*Record extracts*:
[Start of section]

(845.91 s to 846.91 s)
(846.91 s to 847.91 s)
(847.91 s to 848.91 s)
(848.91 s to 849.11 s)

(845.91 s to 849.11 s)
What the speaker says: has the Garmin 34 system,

[End of section]
[Start of section]

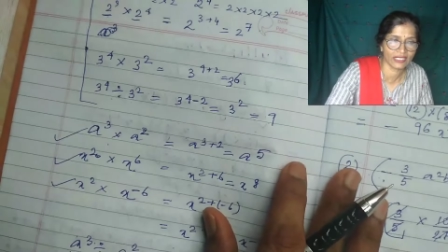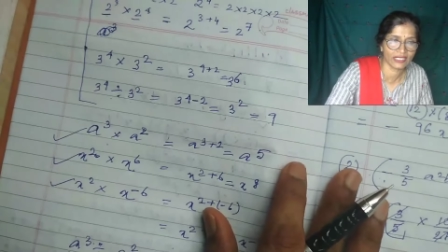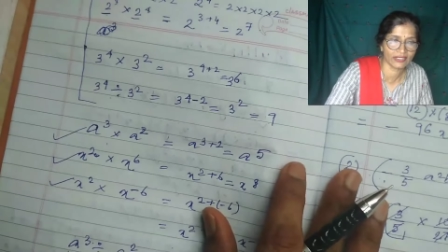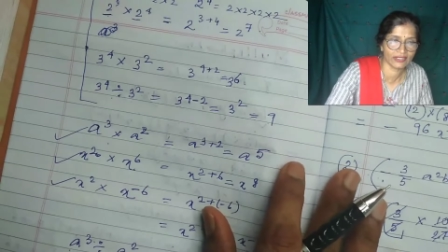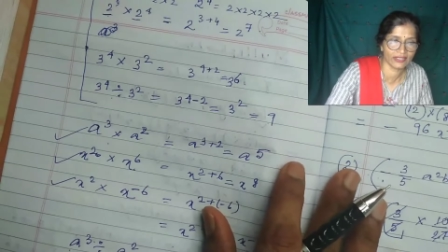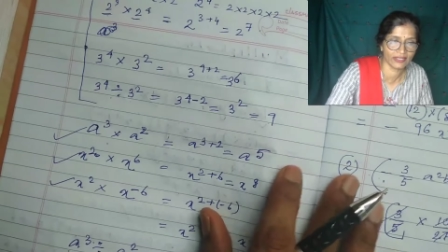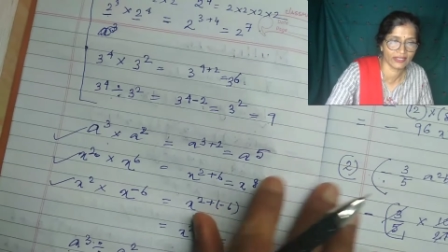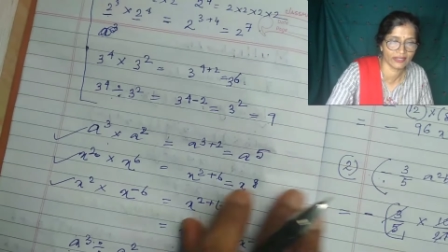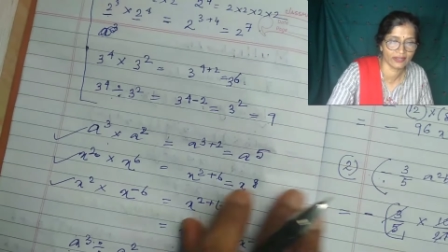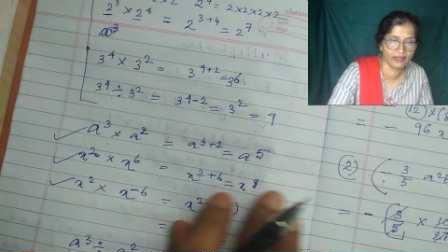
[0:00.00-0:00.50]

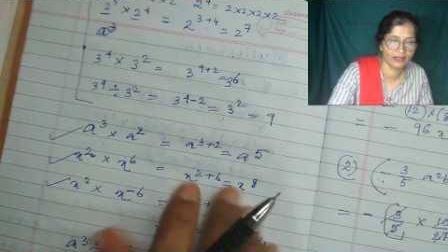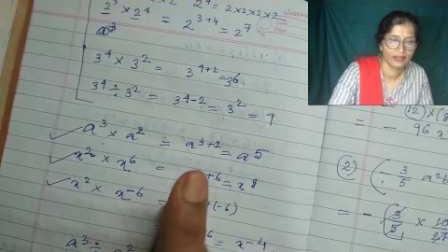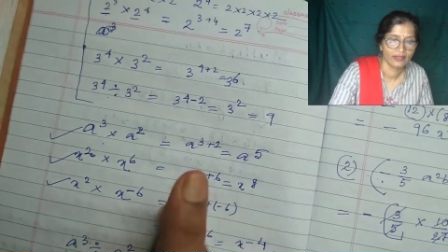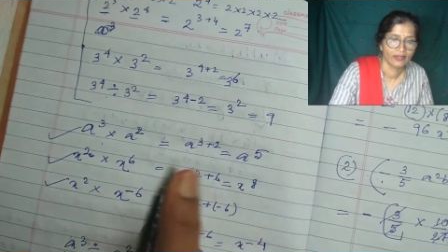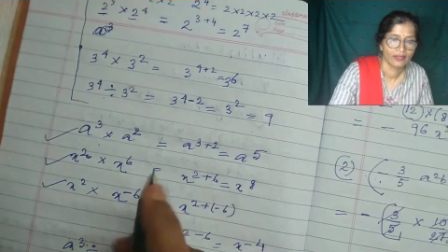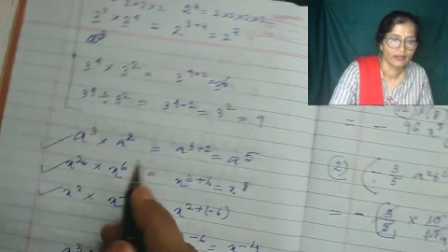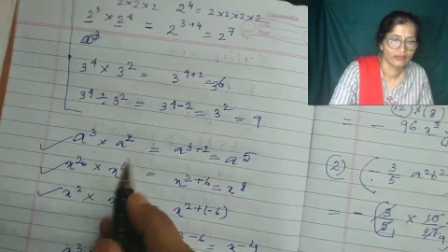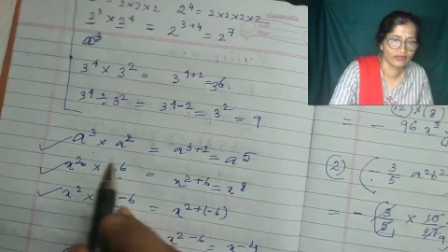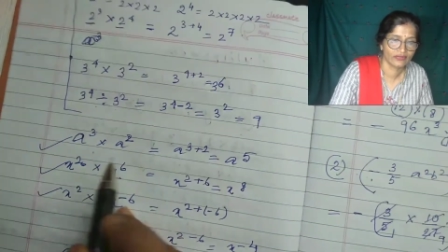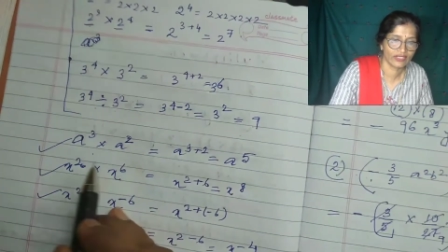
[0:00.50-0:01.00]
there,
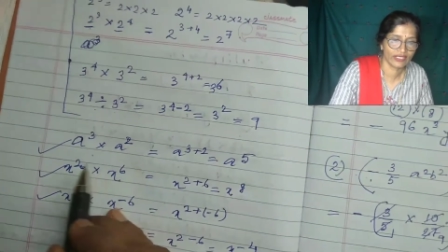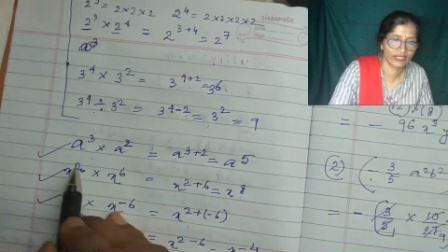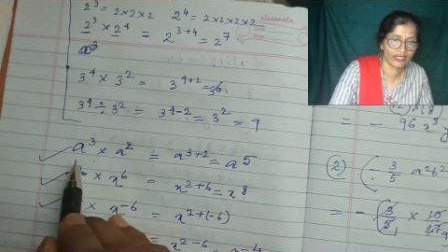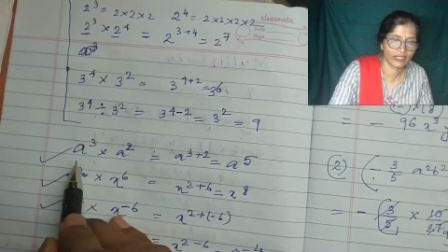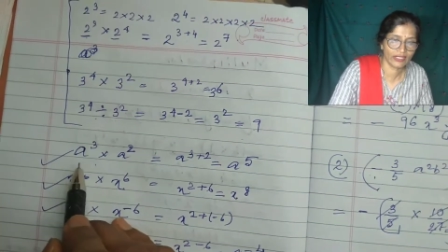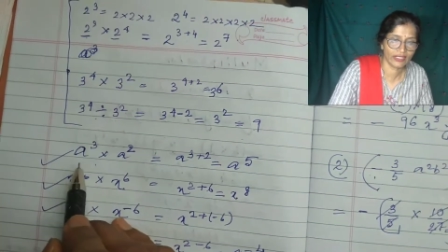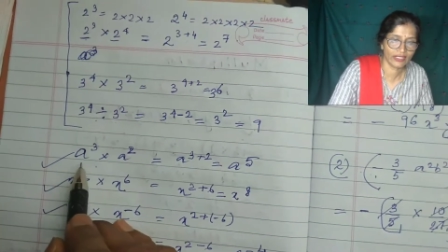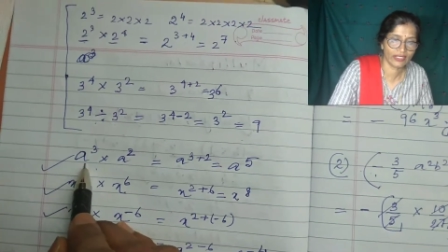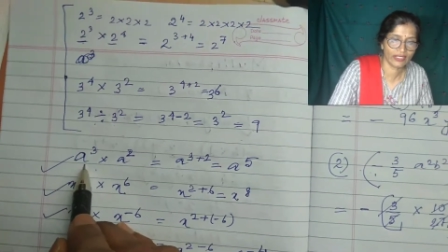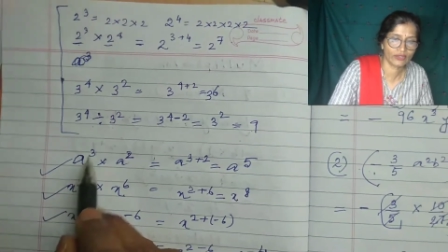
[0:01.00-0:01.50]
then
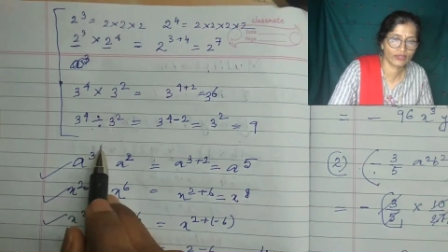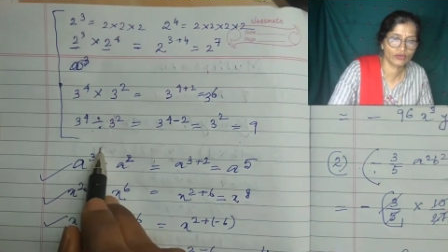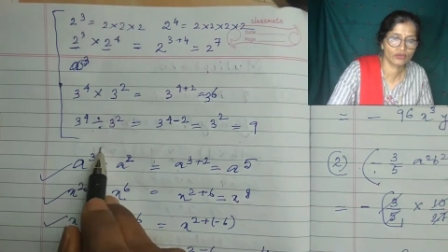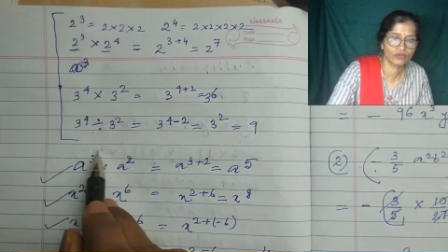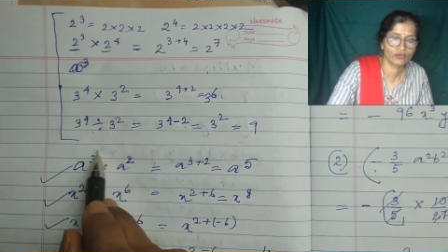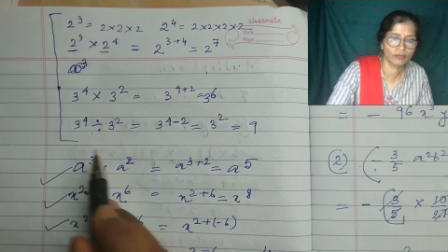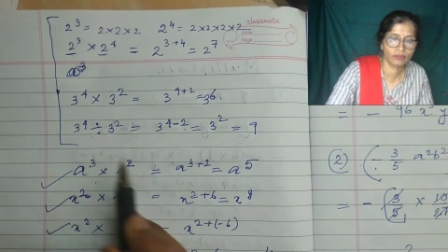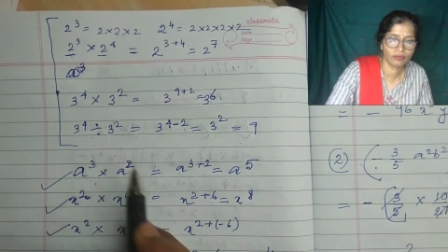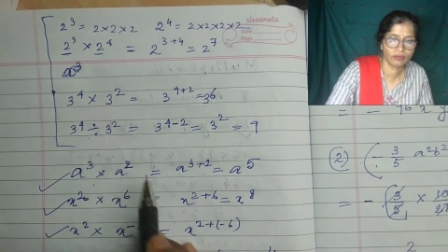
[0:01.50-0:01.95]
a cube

[End of section]

*The task*: Only the lines above from the line with "(846.91 s to 847.91 s)" to the line with "What the speaker", those two lines included, should be reproduced exactly.

*The answer*:
(846.91 s to 847.91 s)
(847.91 s to 848.91 s)
(848.91 s to 849.11 s)

(845.91 s to 849.11 s)
What the speaker says: has the Garmin 34 system,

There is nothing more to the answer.